SIGMOD2025

FAAQP: Fast and Accurate Approximate Query Processing based on Bitmap-augmented Sum-Product Network

Hanbing Zhang, Yinan Jing, Zhenying He, Kai Zhang, X. Sean Wang

摘要

For interactive data exploration, approximate query processing (AQP) is a useful approach that provides a timely response by trading query accuracy. To reduce query latency, existing AQP methods use samples or models rather than the underlying data to answer queries. However, it is difficult to achieve satisfactory results in terms of query accuracy and query latency simultaneously with these methods. For the sample-based methods, this is because the more accurate the query results are, the more samples are needed and the more time cost is required for processing.

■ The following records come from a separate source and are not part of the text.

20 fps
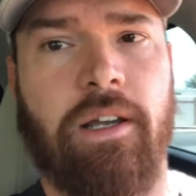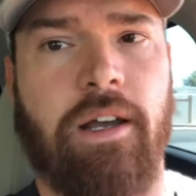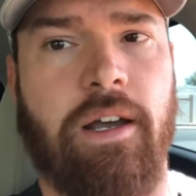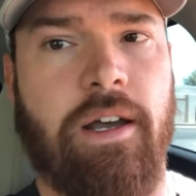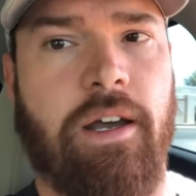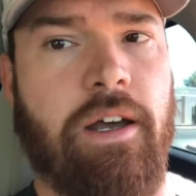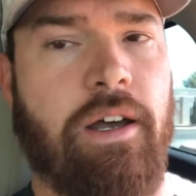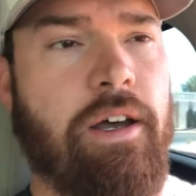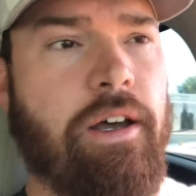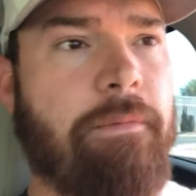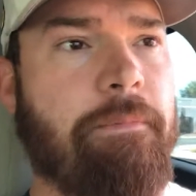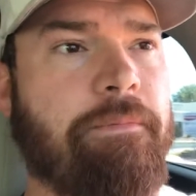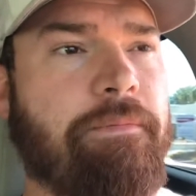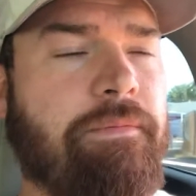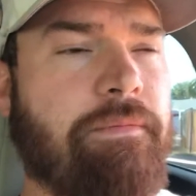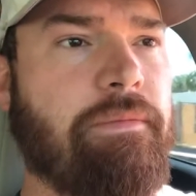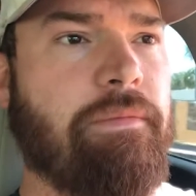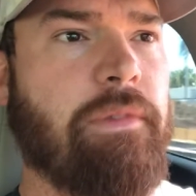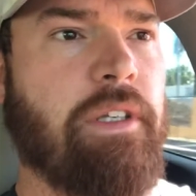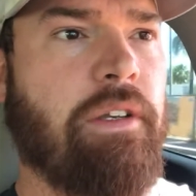Um,
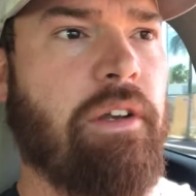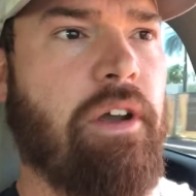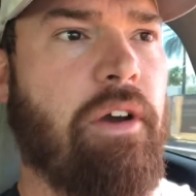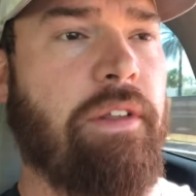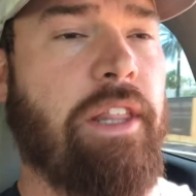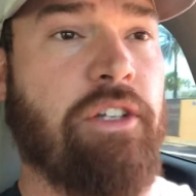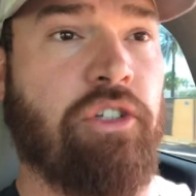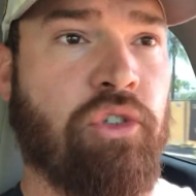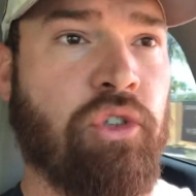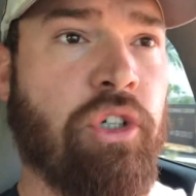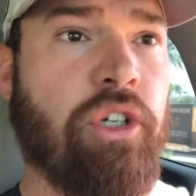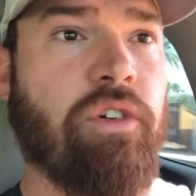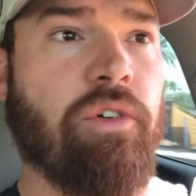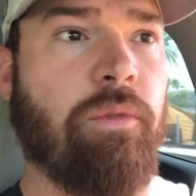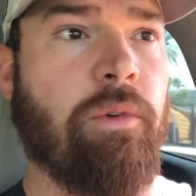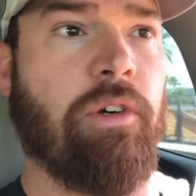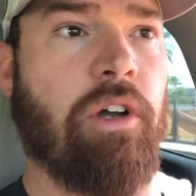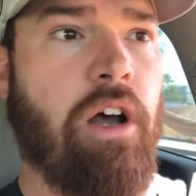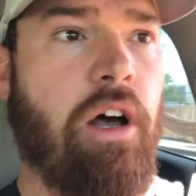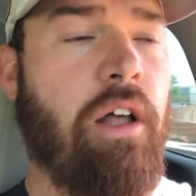you know, and that's true.
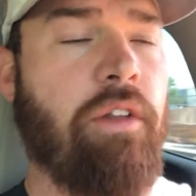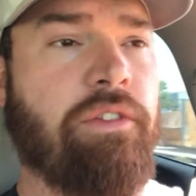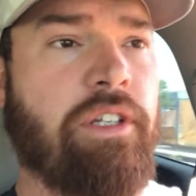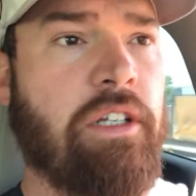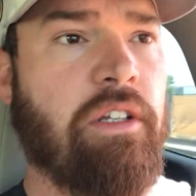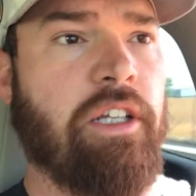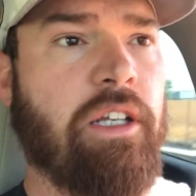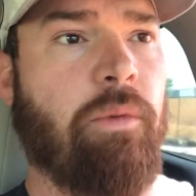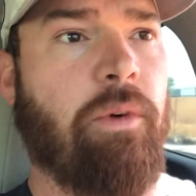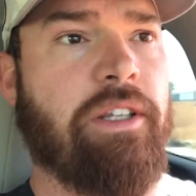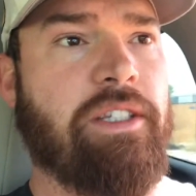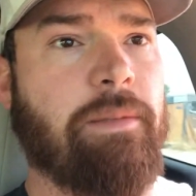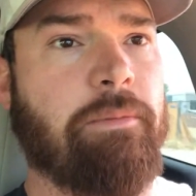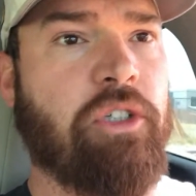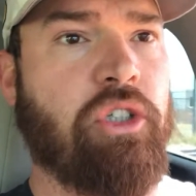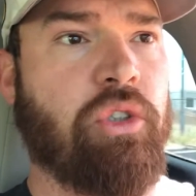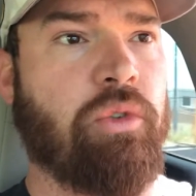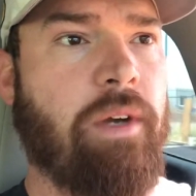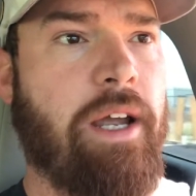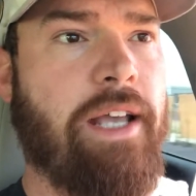We're all dealing with some
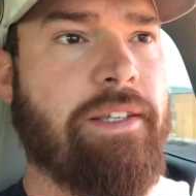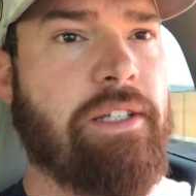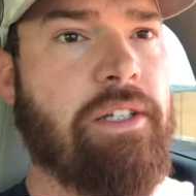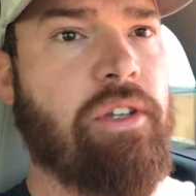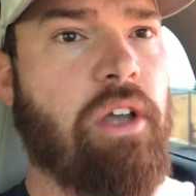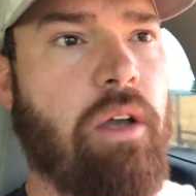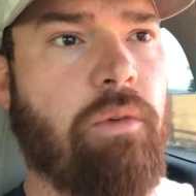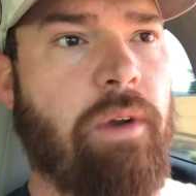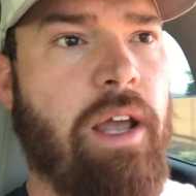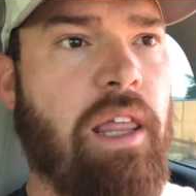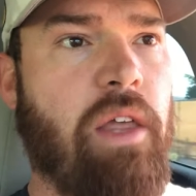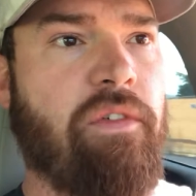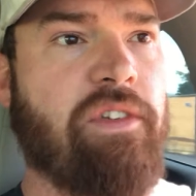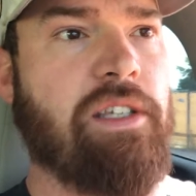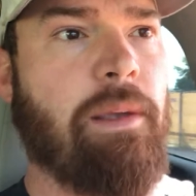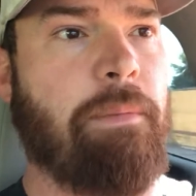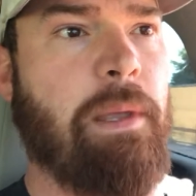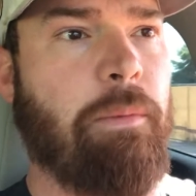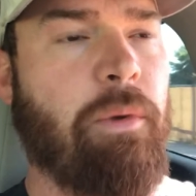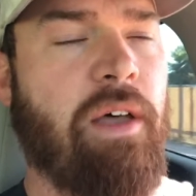stress. It's all relevant.
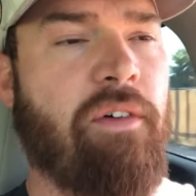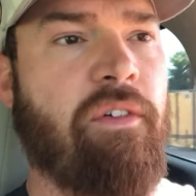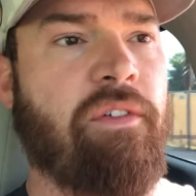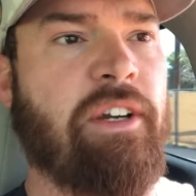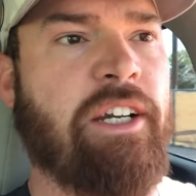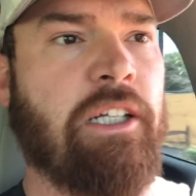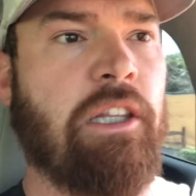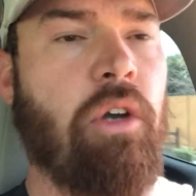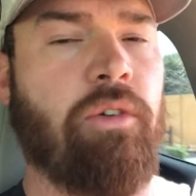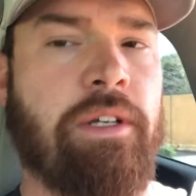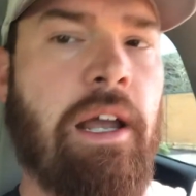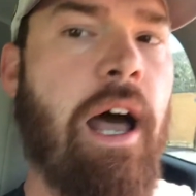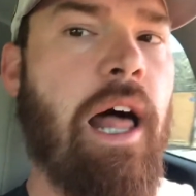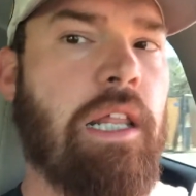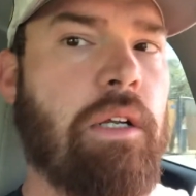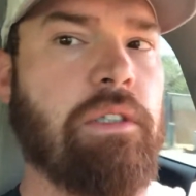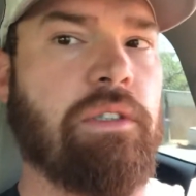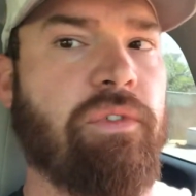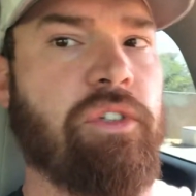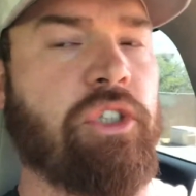Some people have a very low
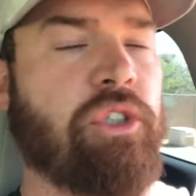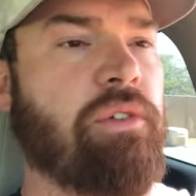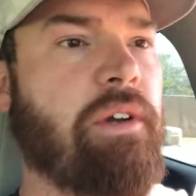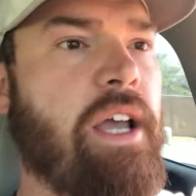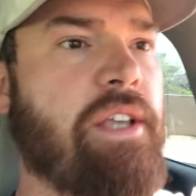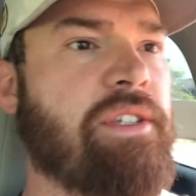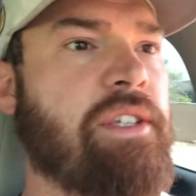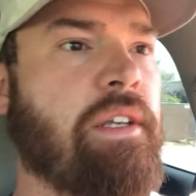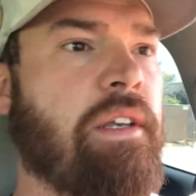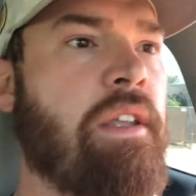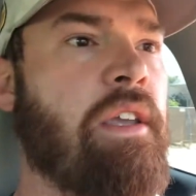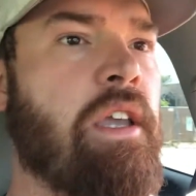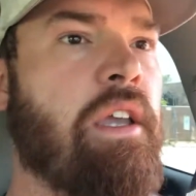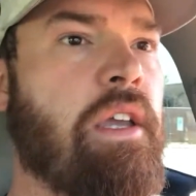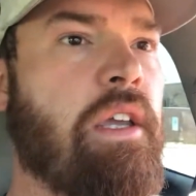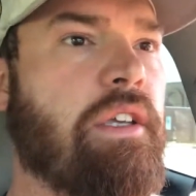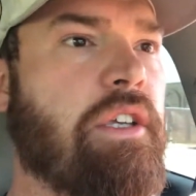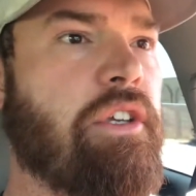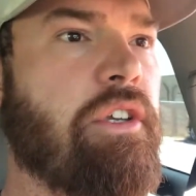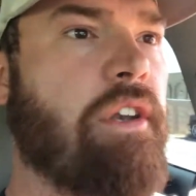tolerance for stress, and
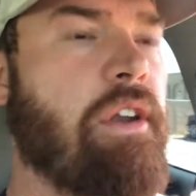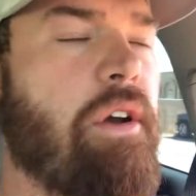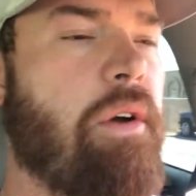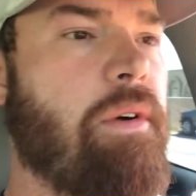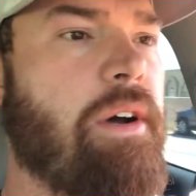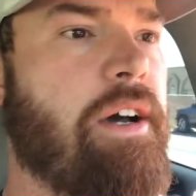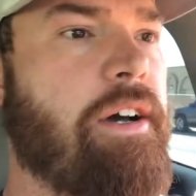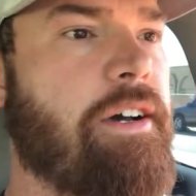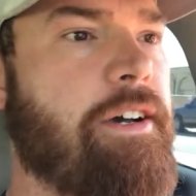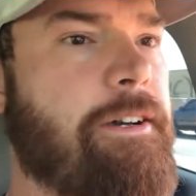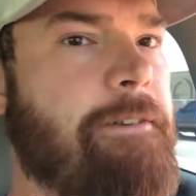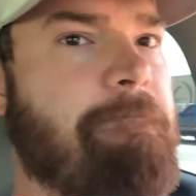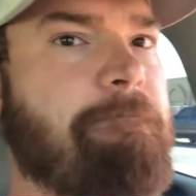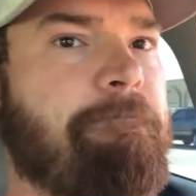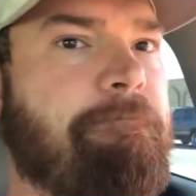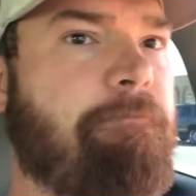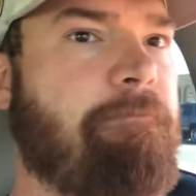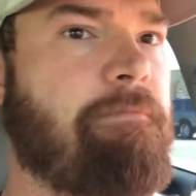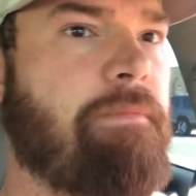you know, um,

The model-based methods have lower query latency, but they cannot return the approximate results with high accuracy because the existing models cannot capture the complex data distribution accurately. In this paper, we propose a fast and accurate AQP method FAAQP . In FAAQP, we propose a novel unsupervised model bitmap-augmented sum-product network (BSPN) that combines the advantages of the sum-product network with bitmaps to capture the characteristics of data distribution more accurately. Then, we propose a budget-aware BSPN construction method that builds BSPN models with the maximum query accuracy for the given storage budget. Furthermore, to reduce the query latency of FAAQP, we propose a bitmap merging strategy that makes a trade-off between query accuracy and query latency. Experimental results on real-world and synthetic datasets show that FAAQP outperforms the state-of-the-art AQP methods and achieves 1.3×-9.0× improvements in query accuracy with a low query latency.